AVAILABLE DATA START

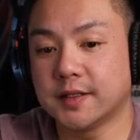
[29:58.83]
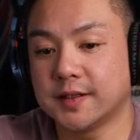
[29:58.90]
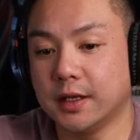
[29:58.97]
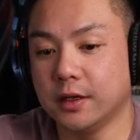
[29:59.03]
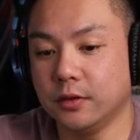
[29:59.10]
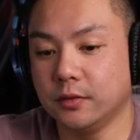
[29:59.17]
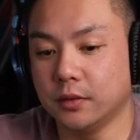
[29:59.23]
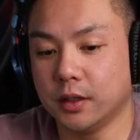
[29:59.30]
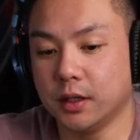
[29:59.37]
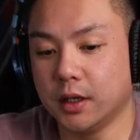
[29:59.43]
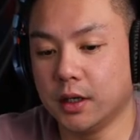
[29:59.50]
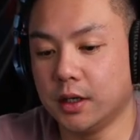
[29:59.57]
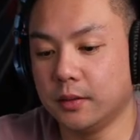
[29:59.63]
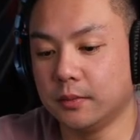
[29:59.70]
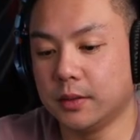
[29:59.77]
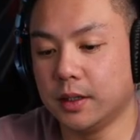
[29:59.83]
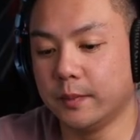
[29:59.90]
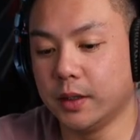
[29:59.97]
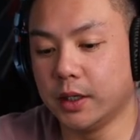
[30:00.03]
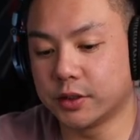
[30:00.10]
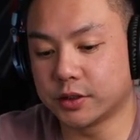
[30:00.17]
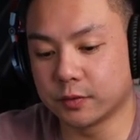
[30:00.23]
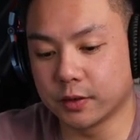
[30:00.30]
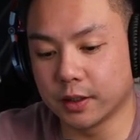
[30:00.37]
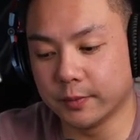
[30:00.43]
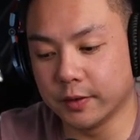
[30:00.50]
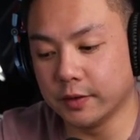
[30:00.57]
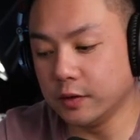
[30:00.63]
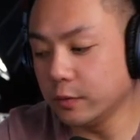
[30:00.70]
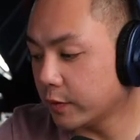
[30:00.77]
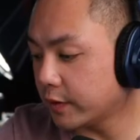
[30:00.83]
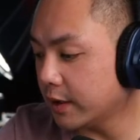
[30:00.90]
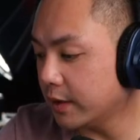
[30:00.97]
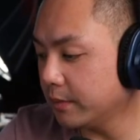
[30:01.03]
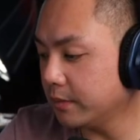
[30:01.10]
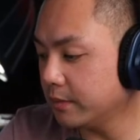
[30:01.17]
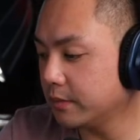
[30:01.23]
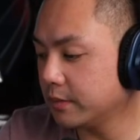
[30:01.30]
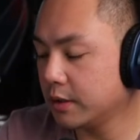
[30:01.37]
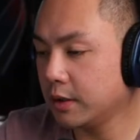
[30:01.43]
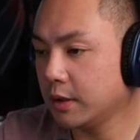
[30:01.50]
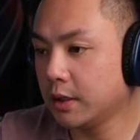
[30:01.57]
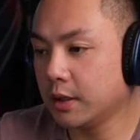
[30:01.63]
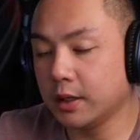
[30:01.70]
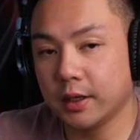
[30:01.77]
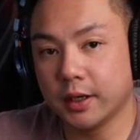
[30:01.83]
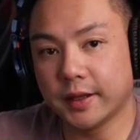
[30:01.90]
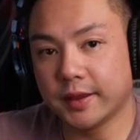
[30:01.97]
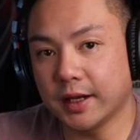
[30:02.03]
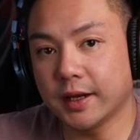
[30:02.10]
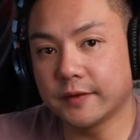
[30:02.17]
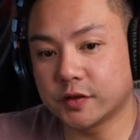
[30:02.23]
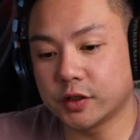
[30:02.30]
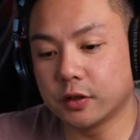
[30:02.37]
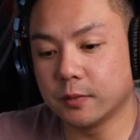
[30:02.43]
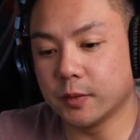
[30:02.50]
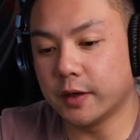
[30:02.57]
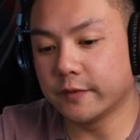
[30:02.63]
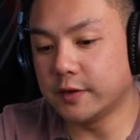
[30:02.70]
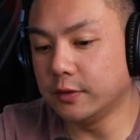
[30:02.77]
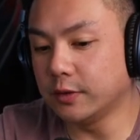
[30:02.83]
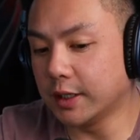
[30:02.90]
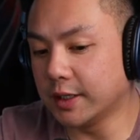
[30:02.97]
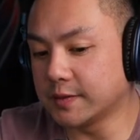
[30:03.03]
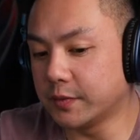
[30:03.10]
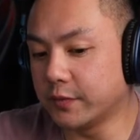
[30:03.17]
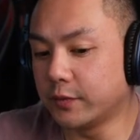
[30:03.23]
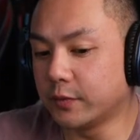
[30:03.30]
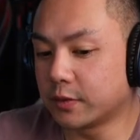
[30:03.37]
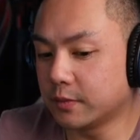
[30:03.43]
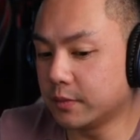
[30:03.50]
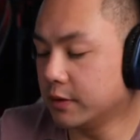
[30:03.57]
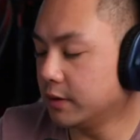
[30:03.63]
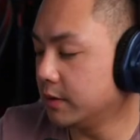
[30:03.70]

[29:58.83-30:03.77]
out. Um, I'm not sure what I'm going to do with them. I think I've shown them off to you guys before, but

AVAILABLE DATA END

GOAL OF THE EXERCISE – For this exercise, retype the data above exactly and skip every image.

TASK SOLUTION –
[29:58.83]
[29:58.90]
[29:58.97]
[29:59.03]
[29:59.10]
[29:59.17]
[29:59.23]
[29:59.30]
[29:59.37]
[29:59.43]
[29:59.50]
[29:59.57]
[29:59.63]
[29:59.70]
[29:59.77]
[29:59.83]
[29:59.90]
[29:59.97]
[30:00.03]
[30:00.10]
[30:00.17]
[30:00.23]
[30:00.30]
[30:00.37]
[30:00.43]
[30:00.50]
[30:00.57]
[30:00.63]
[30:00.70]
[30:00.77]
[30:00.83]
[30:00.90]
[30:00.97]
[30:01.03]
[30:01.10]
[30:01.17]
[30:01.23]
[30:01.30]
[30:01.37]
[30:01.43]
[30:01.50]
[30:01.57]
[30:01.63]
[30:01.70]
[30:01.77]
[30:01.83]
[30:01.90]
[30:01.97]
[30:02.03]
[30:02.10]
[30:02.17]
[30:02.23]
[30:02.30]
[30:02.37]
[30:02.43]
[30:02.50]
[30:02.57]
[30:02.63]
[30:02.70]
[30:02.77]
[30:02.83]
[30:02.90]
[30:02.97]
[30:03.03]
[30:03.10]
[30:03.17]
[30:03.23]
[30:03.30]
[30:03.37]
[30:03.43]
[30:03.50]
[30:03.57]
[30:03.63]
[30:03.70]

[29:58.83-30:03.77]
out. Um, I'm not sure what I'm going to do with them. I think I've shown them off to you guys before, but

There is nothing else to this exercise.